_REQUIRED ACTION_
When you copy the records that follow, please keep every word exactly as it is and leave out the pictures.

(Items from a data source)
____

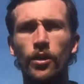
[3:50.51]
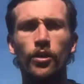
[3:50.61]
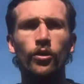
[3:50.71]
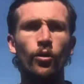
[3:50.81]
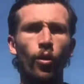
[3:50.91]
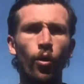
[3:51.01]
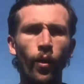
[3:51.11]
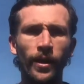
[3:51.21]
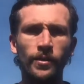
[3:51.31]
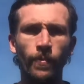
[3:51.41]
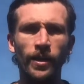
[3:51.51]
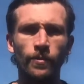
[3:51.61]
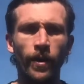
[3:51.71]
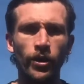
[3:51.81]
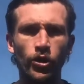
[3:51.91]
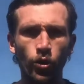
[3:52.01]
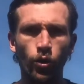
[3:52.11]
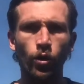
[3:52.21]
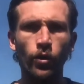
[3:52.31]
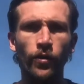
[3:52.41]
You always must make
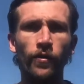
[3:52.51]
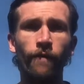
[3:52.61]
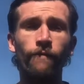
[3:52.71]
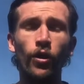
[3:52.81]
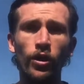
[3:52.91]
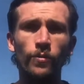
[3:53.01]
sure that the first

____

_SOLVED EXERCISE_
[3:50.51]
[3:50.61]
[3:50.71]
[3:50.81]
[3:50.91]
[3:51.01]
[3:51.11]
[3:51.21]
[3:51.31]
[3:51.41]
[3:51.51]
[3:51.61]
[3:51.71]
[3:51.81]
[3:51.91]
[3:52.01]
[3:52.11]
[3:52.21]
[3:52.31]
[3:52.41]
You always must make
[3:52.51]
[3:52.61]
[3:52.71]
[3:52.81]
[3:52.91]
[3:53.01]
sure that the first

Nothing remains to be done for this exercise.